Gooch: Have an honest conversation. Don’t lie about having to take antibiotics or (having to) drive home. People will say, “Oh, you can drink on them,” or “We’ll pick your car up in the morning.” I’d say something like, “Look, drinking is making me really unhappy. I’m not sure it’s going to be a forever thing, but I’m trying to cut down and I’d really like your support.”
When it comes to not wanting to get a massive round of drinks in, just say, “Actually, do you mind if I skip out the round tonight? I just want to have a couple of drinks. I’m really looking at my relationship with alcohol.”
Stand in the mirror and practice and get comfortable saying these things before you go out if you need to, even texting people beforehand. I used to get in the WhatsApp group and say, “Just so you know girls, I’m not drinking tonight.” Because then they kind of have time to get over it.
CNN: What’s your advice about going on a date sober?
Gooch: Pump yourself up before you go out. A playlist is always good.
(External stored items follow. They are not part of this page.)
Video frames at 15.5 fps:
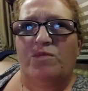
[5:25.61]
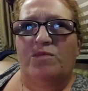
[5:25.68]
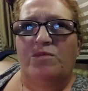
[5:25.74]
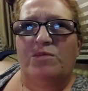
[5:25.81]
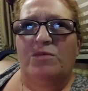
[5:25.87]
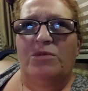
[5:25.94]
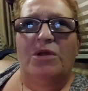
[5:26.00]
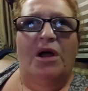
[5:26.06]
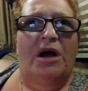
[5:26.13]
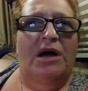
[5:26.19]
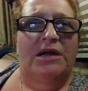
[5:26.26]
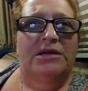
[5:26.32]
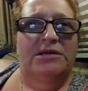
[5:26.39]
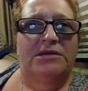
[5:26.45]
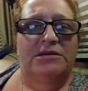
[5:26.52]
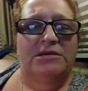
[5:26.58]

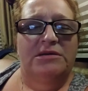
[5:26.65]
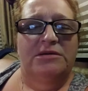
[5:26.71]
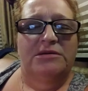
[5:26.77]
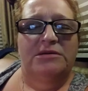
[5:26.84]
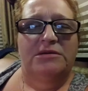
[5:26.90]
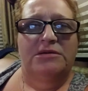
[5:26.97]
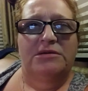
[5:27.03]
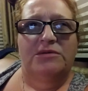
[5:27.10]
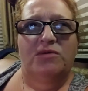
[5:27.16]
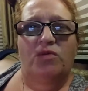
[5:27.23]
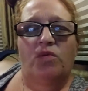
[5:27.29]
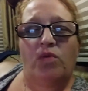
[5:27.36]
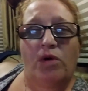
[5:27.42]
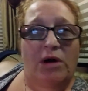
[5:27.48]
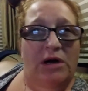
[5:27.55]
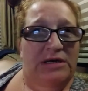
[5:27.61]
not
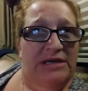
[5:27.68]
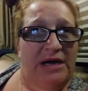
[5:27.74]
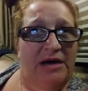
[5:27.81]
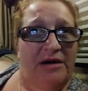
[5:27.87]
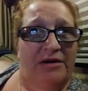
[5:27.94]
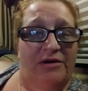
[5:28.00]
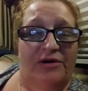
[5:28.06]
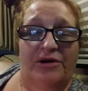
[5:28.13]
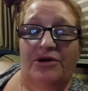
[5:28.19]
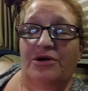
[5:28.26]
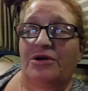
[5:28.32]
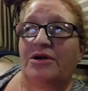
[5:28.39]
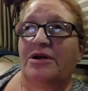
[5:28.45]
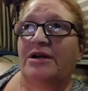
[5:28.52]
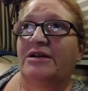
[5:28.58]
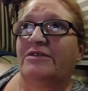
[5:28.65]
worked out or
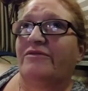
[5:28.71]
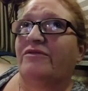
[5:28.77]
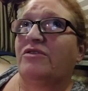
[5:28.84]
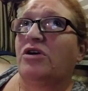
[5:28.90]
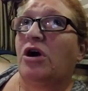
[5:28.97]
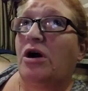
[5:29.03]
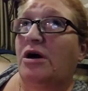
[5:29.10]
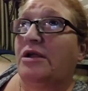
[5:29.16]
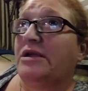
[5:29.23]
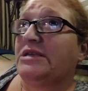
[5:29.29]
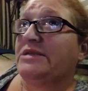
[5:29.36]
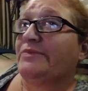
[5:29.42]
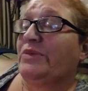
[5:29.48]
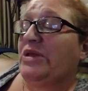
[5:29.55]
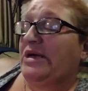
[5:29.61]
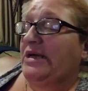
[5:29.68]
have gone as
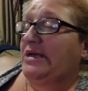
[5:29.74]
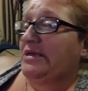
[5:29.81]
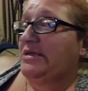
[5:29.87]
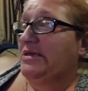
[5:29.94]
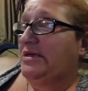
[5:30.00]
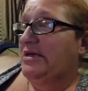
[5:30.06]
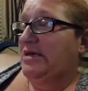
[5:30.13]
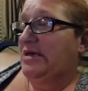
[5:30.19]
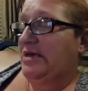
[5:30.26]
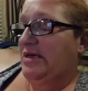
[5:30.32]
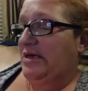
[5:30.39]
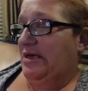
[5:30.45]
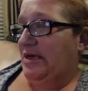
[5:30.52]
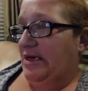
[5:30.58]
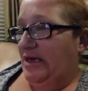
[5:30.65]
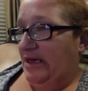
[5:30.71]
planned,
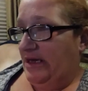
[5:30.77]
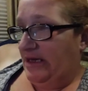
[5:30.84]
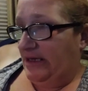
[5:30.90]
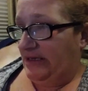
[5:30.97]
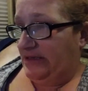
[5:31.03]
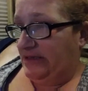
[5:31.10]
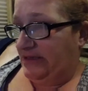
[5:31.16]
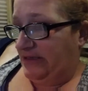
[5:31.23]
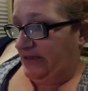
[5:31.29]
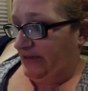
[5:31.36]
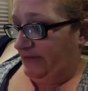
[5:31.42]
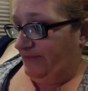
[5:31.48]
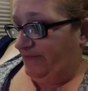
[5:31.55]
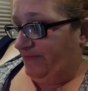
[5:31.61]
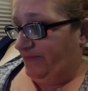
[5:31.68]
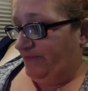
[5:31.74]
and
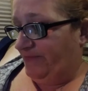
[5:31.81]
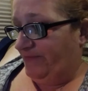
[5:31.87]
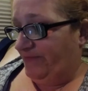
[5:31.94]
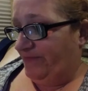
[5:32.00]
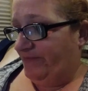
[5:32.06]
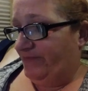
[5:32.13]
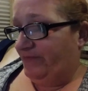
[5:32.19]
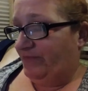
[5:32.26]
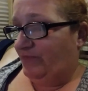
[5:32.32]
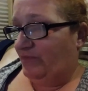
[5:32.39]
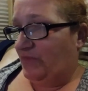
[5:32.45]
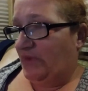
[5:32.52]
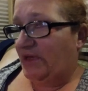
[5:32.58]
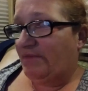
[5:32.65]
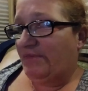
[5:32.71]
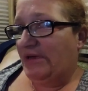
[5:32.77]

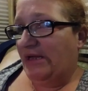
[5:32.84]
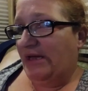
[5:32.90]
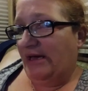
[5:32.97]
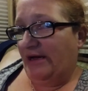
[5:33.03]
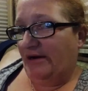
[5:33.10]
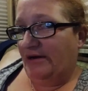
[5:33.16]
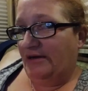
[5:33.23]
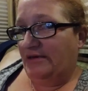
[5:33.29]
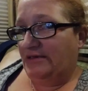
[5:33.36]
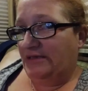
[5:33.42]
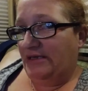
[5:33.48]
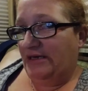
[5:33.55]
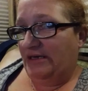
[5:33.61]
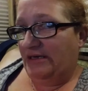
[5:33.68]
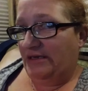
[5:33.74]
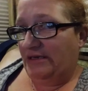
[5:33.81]
in many areas.
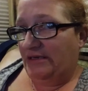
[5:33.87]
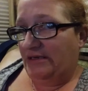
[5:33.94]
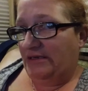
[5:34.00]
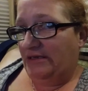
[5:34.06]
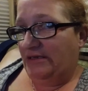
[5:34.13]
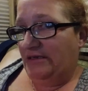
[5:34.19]
And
And make sure that you get rid of any nervous energy by, say, running before you go out.
Always meet in a place that you think is comfortable for you — maybe check if they have any good nonalcoholic drinks. I like to be able to order a mocktail that feels sophisticated rather than be like, “I’ll have a … Diet Coke, please.”
There shouldn’t be a judgment on it, but sometimes there is. I found that if I just told people beforehand, it gave them the opportunity to decide if they wanted to be on a date with me. I think it’s just best to get it out there. If people are funny about it, then that’s not the type of person you want to be with anyway.